Stored items:

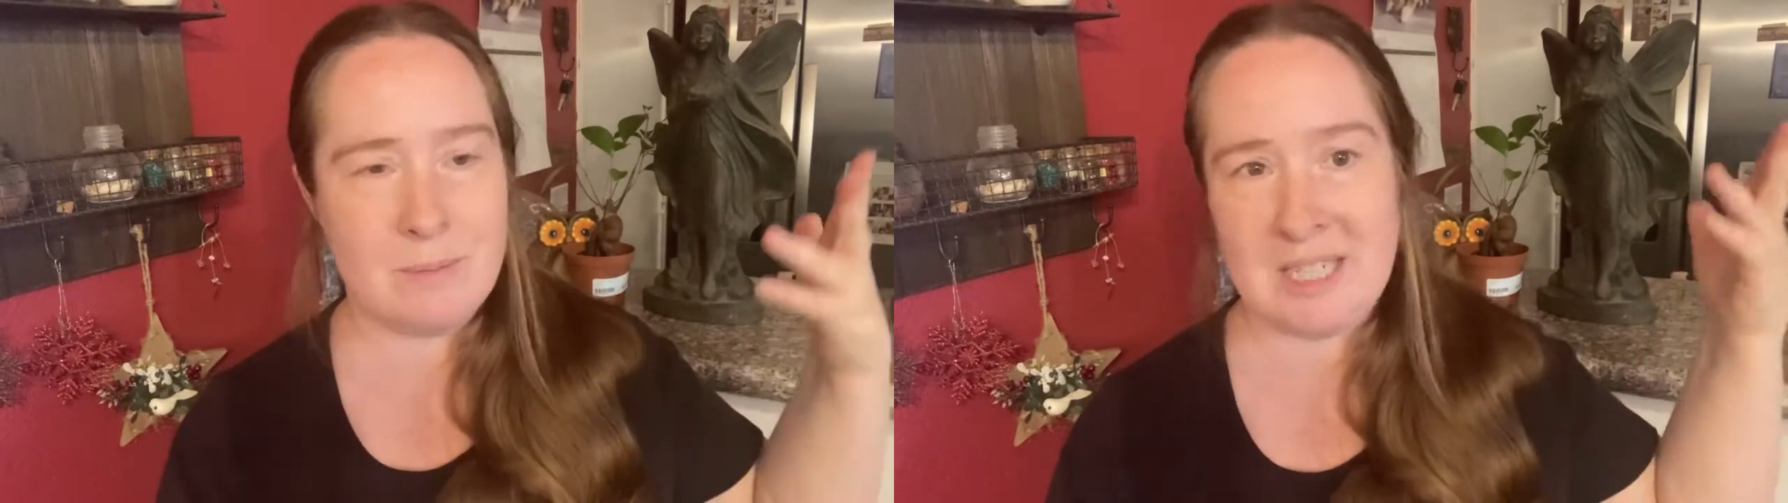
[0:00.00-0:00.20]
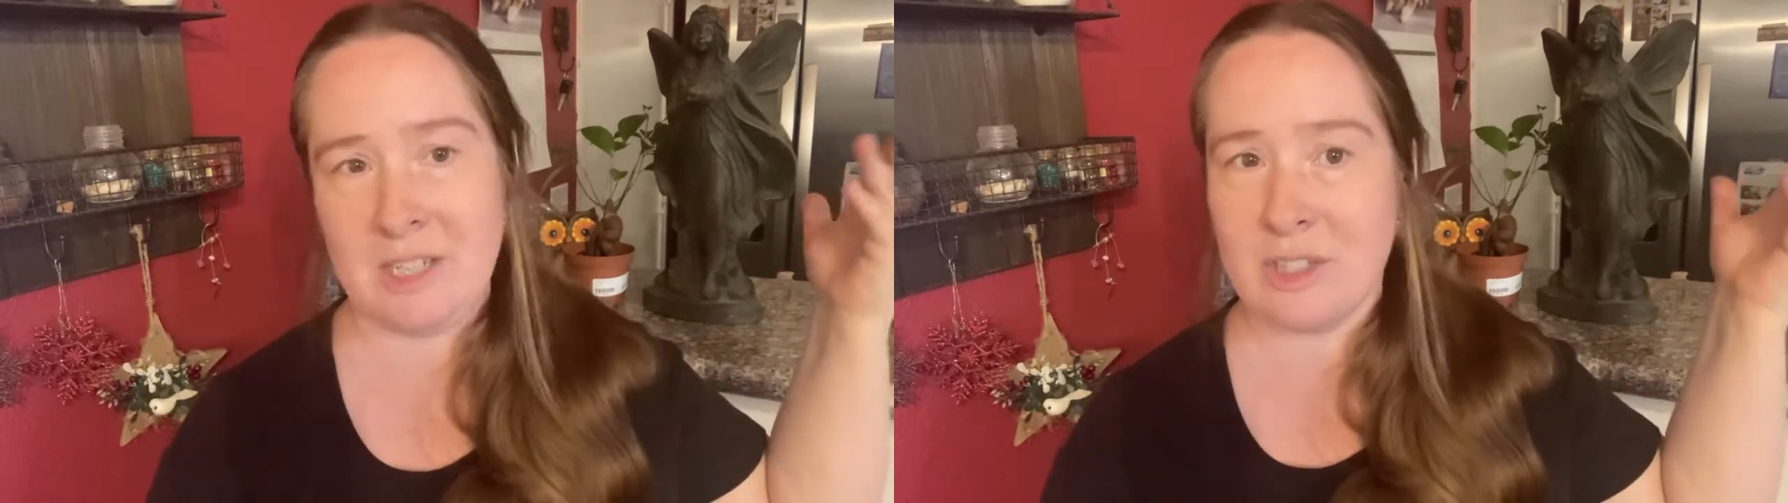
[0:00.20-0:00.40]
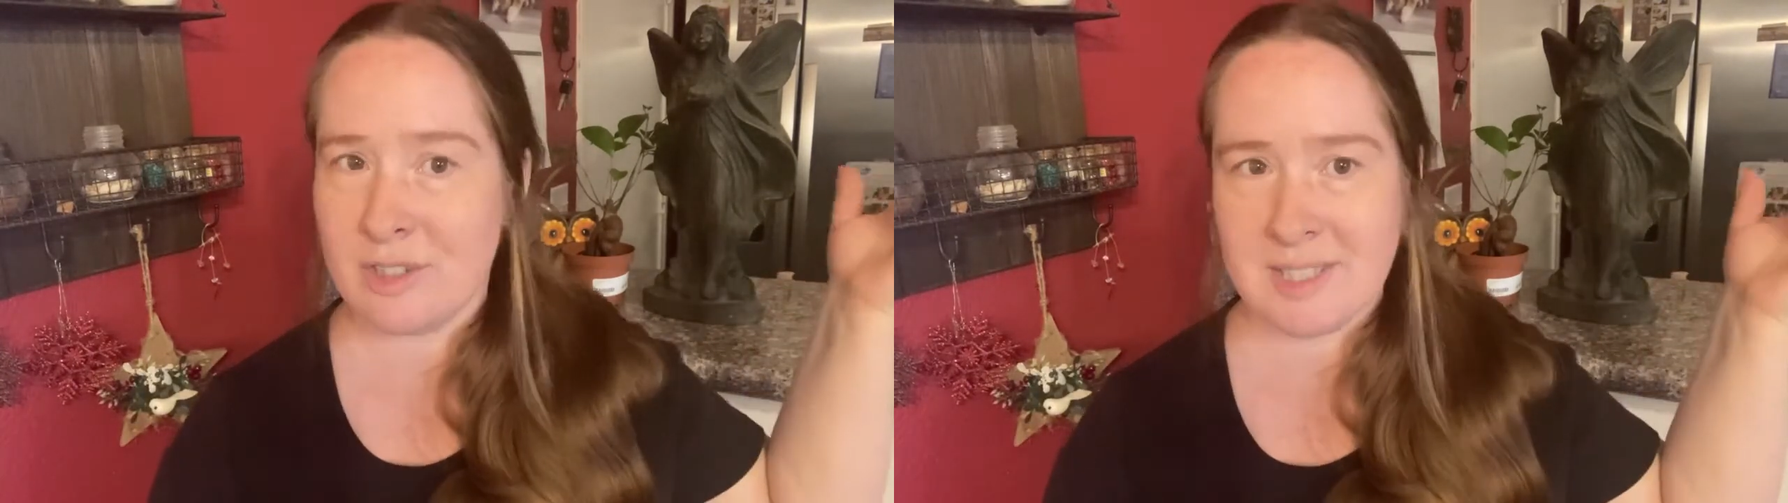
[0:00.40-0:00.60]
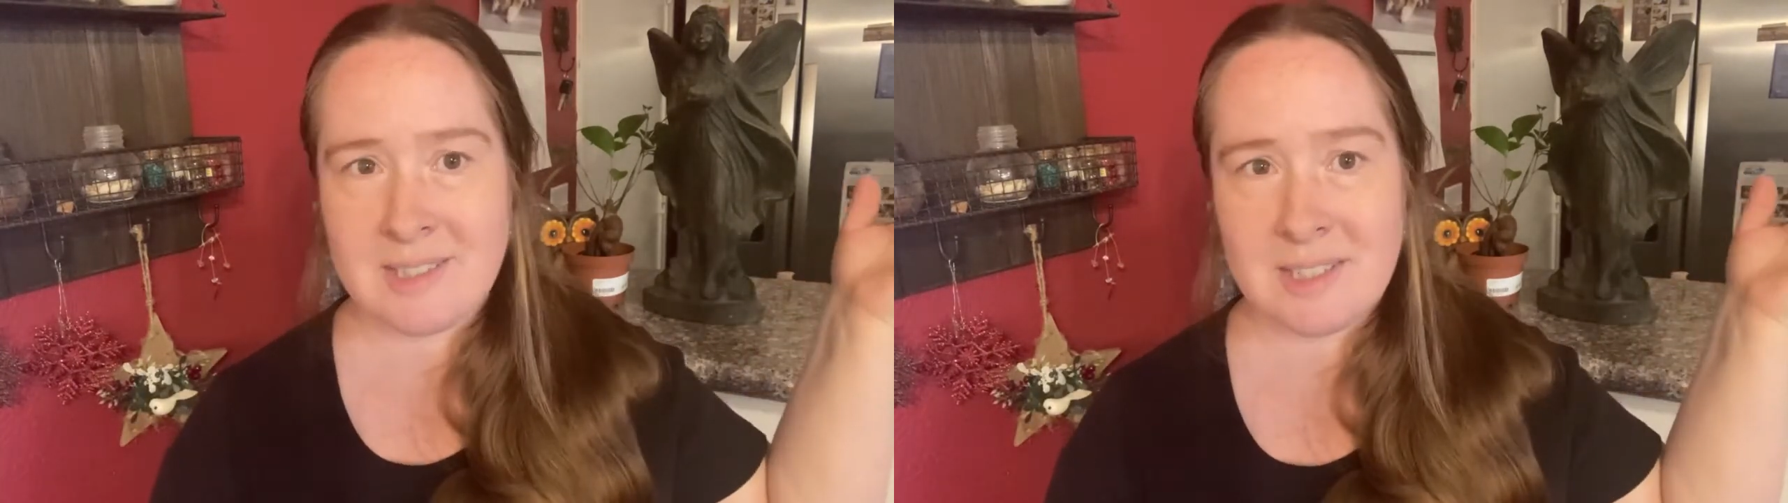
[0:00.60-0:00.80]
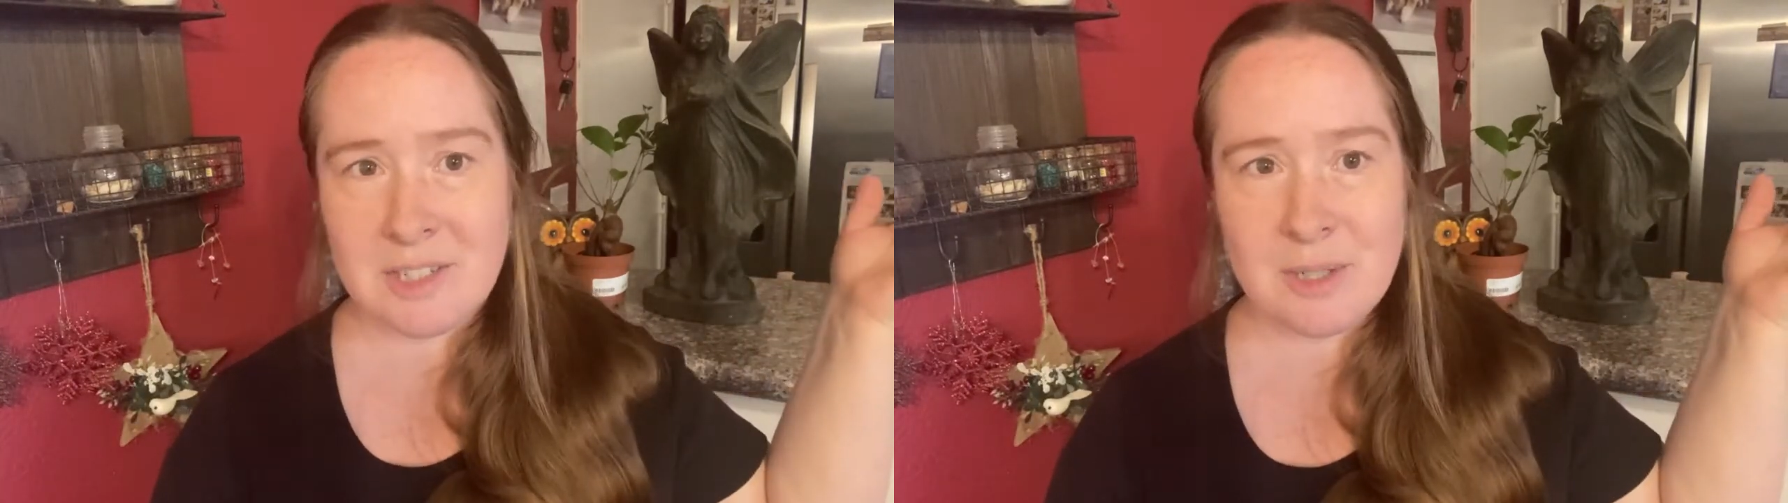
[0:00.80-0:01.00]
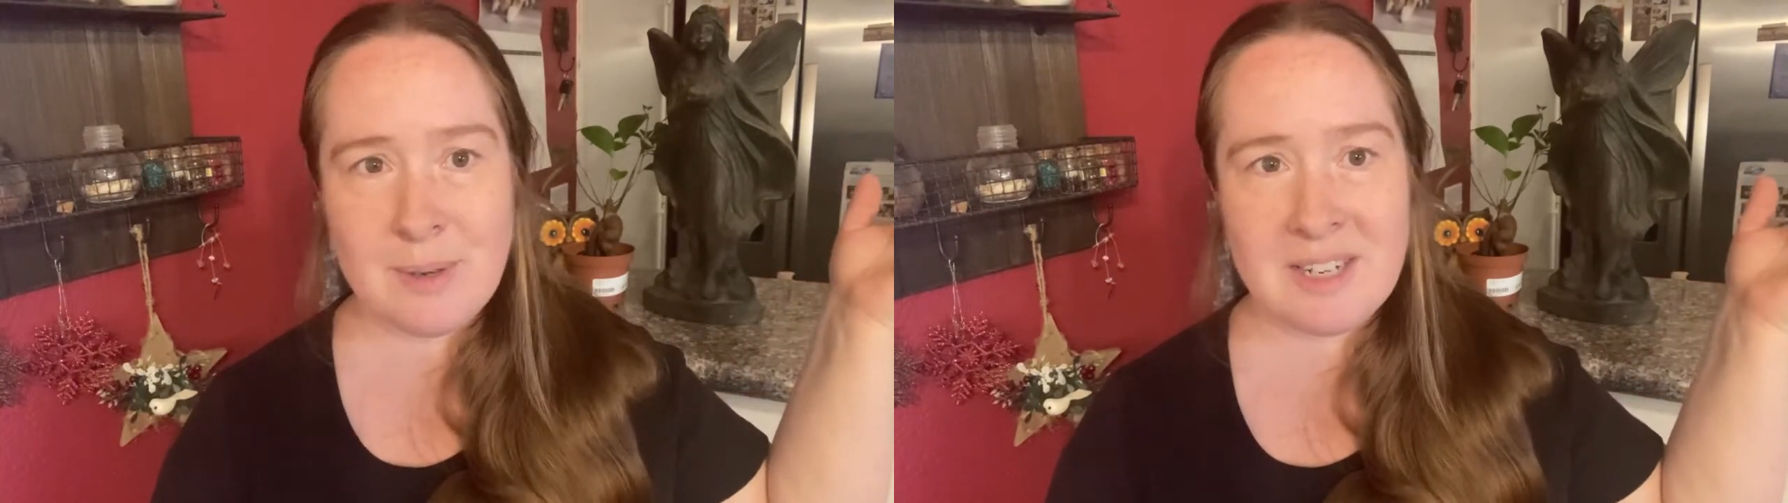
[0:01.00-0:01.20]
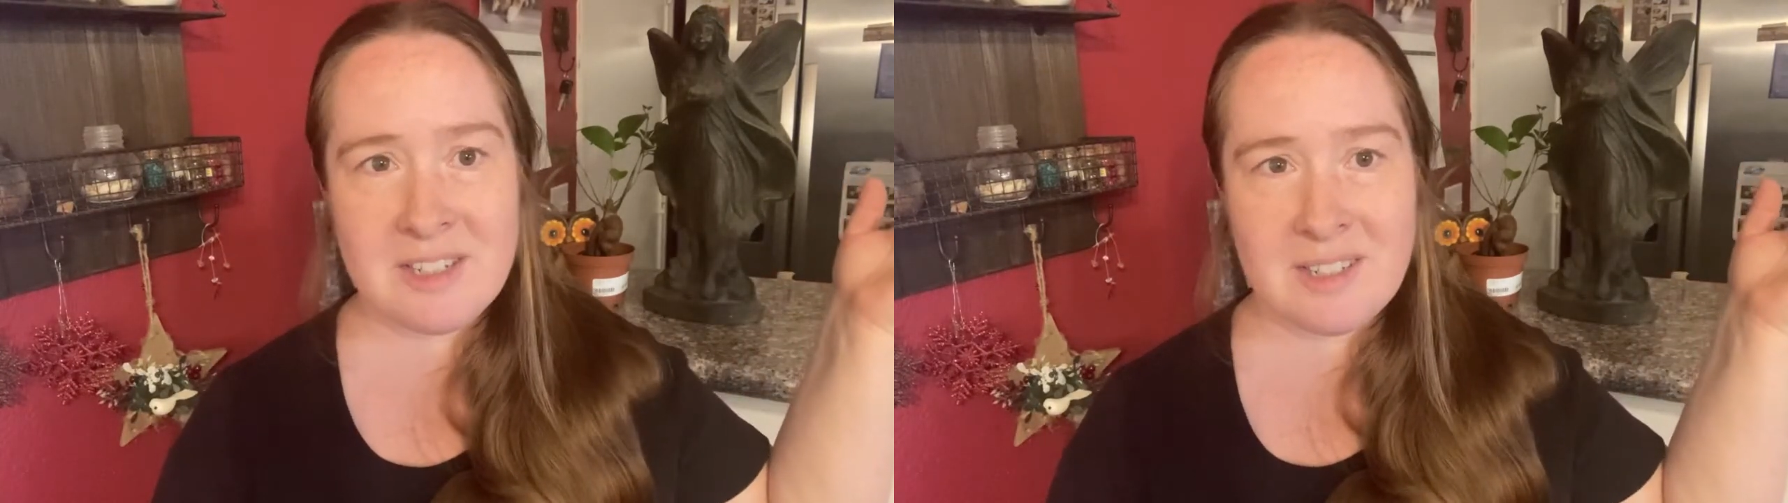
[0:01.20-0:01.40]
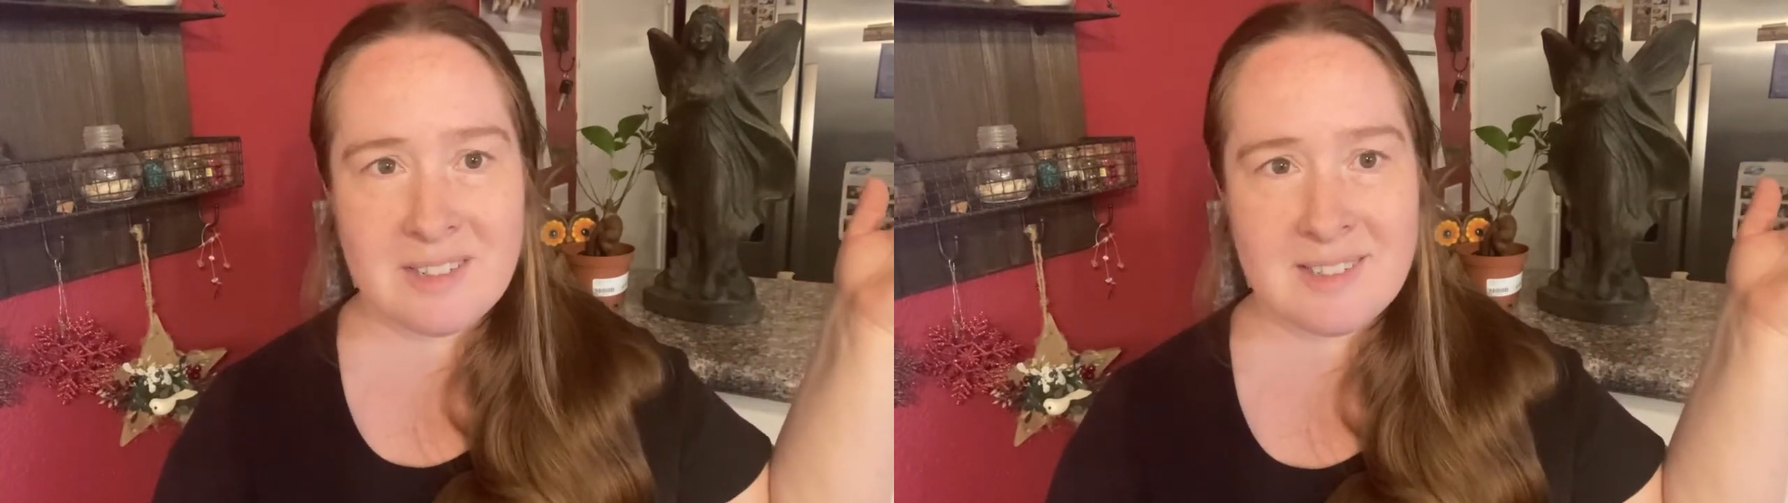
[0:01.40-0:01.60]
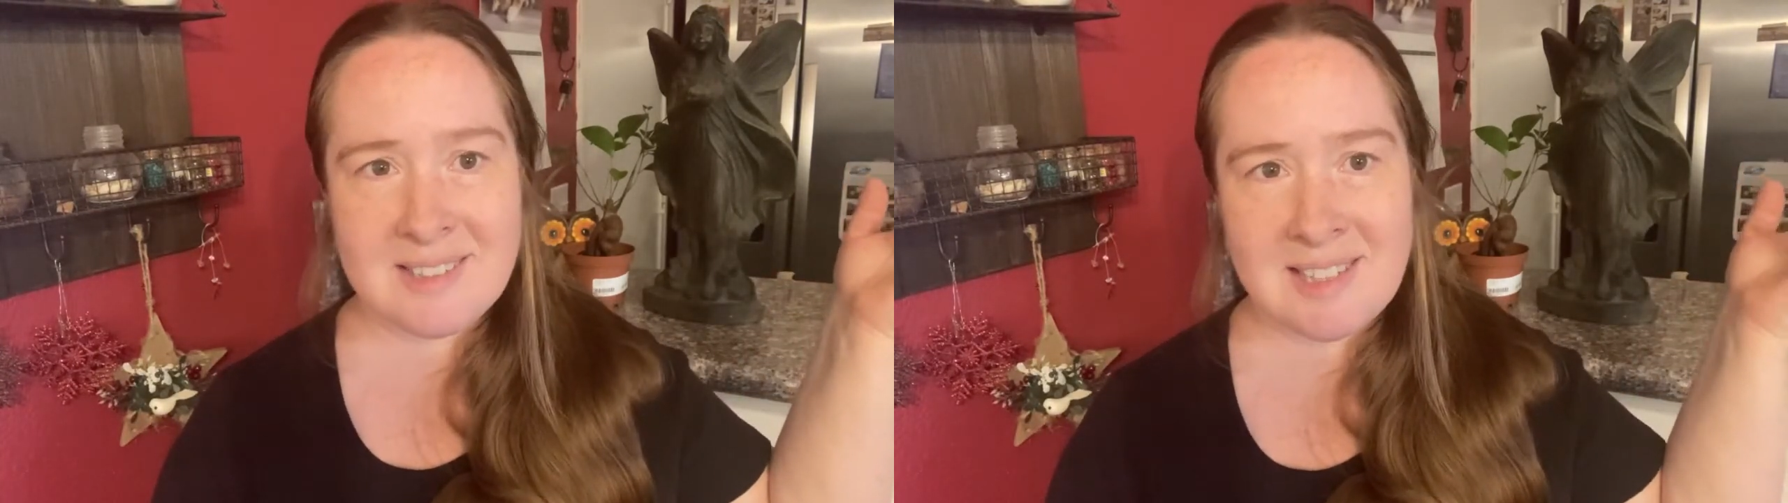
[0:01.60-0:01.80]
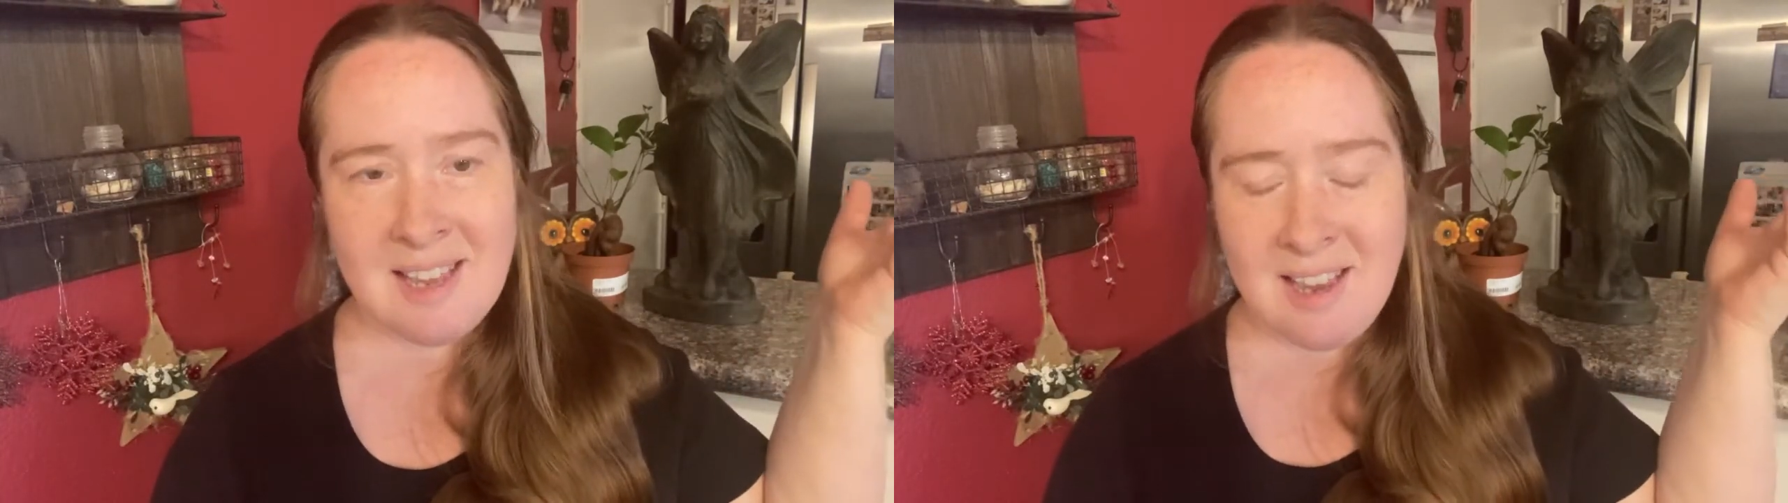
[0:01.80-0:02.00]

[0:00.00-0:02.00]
dangerous situations.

▸ **Task prompt**
Nothing but the lines from the one containing "[0:01.40-0:01.60]" through the end of the entries is to be retyped, exactly as written and without pictures.

▸ **Response for this exercise**
[0:01.40-0:01.60]
[0:01.60-0:01.80]
[0:01.80-0:02.00]

[0:00.00-0:02.00]
dangerous situations.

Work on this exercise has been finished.